Machine Learning, AI and Programming

Common and not so common Machine Learning Questions and Answers (Part II)

In word2vec training the objective is to have semantically and syntactically similar words close to each other in terms of the cosine distance between their word vectors. In the skip-gram architecture, the probability of a word 'c' being predicted as a context word at the output node, given the target word 'w' and the input and output weights matrices U and V, is given by the softmax function :

P(c|w, U, V)=\frac{e^{U^T_wV_c}}{{\sum_q}e^{U^T_wV_q}}

In the denominator, the summation is over all possible words. Since the number of words in the corpus can be in billions, it would be computationally infeasible to compute the denominator for each forward pass of the algorithm. Since the objective is to obtain a higher probability for a true context word as compared to a word not in the context of the word 'w', thus instead of using all the words in the corpus to compute the probability, randomly sample a subset of words which are assumed to be "negative" (non-) context words w.r.t. the word 'w' and then compute the summation only over these sampled words along with the true context word.

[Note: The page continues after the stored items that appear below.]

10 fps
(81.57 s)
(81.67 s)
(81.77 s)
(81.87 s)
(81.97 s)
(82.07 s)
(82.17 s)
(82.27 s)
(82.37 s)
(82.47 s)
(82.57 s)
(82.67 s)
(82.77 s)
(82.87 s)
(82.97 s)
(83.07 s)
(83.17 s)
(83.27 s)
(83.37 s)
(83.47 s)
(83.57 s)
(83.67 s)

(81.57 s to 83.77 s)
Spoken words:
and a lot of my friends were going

To make it more clear, let K be the set of negative samples for the word 'w'. Randomly sample 'k' such negative samples from K, call this set K'. Then for a true context word 'a', the updated probability is given to be :

P(a|w, U, V)=\frac{H_a}{H_a + G}, where H_a=e^{U^T_wV_a} and G=\sum_{q{\epsilon}K'}e^{U^T_wV_q}

Similarly, for a non-context word 'b', the updated probability is given to be :

P(b|w, U, V)=\frac{H_b}{H_a + G}, because H_b is already included inside G.

Since the backpropagation algorithm ensures that V_a is closer to U_w as compared to V_b, thus

U^T_wV_a\;>\;U^T_wV_b, which implies  H_a > H_b

P(a|w, U, V)-P(b|w, U, V)=\frac{H_a-H_b}{H_a + G} > 0, since H_a > H_b

Thus we are still able to maintain the condition that the probability of predicting a true context word is higher than the probability of predicting a false context word. Although the magnitude of the probabilities and the value of the above difference might change on including all the words in the denominator but the relative ordering between a context and non-context word would remain same. Found a nice discussion on this on StackOverflow.

Derivation of negative sampling strategy.

  • Why do we not apply non-linear activation function to hidden layers during training of word vectors ?

In the training of word vectors, we want to have the cosine similarity between similar words higher compared to dissimilar words. The "similarity" of words are considered in the context of semantic and syntactic similarity. Words such as "Car" and "Bus" (vehicles) or "France" and "Germany" (country names) etc. are semantically similar words whereas words such as "Box" and "Boxes" (plural) or "Man" and "Woman" (gender) etc. are syntactically similar words.

In the word2vec training algorithm, the input word weights are represented by the matrix U, i.e. U_{car} represents the input word vector for the word "car" and the output word weights are represented by the matrix V, i.e. V_{bus} represents the output word vector for the word "bus". The objective is to maximize the value of the following dot product :

U^T_{car}V_{bus} or U^T_{bus}V_{car}

as compared to any other random word such as U^T_{car}V_{book}, because the word "bus" is much more likely to occur in the context of the word "car" as compared to the word "book". Since the dot products are not probabilities, we convert these dot products into probabilities using the softmax  function (as shown in the previous answer). The objective function to maximize :

P(bus|car, U, V)=\frac{e^{U^T_{car}V_{bus}}}{{\sum_q}e^{U^T_{car}V_q}}

directly corresponds to maximizing the dot product above. Thus the objective we are optimizing in the neural network is in alignment with our desired objective. Note that the target word and the context words are interchangeable, since the dot product is a distance metric, i.e. the cosine distance from the word "car" to "bus" is equal to the cosine distance from the word "bus" to "car.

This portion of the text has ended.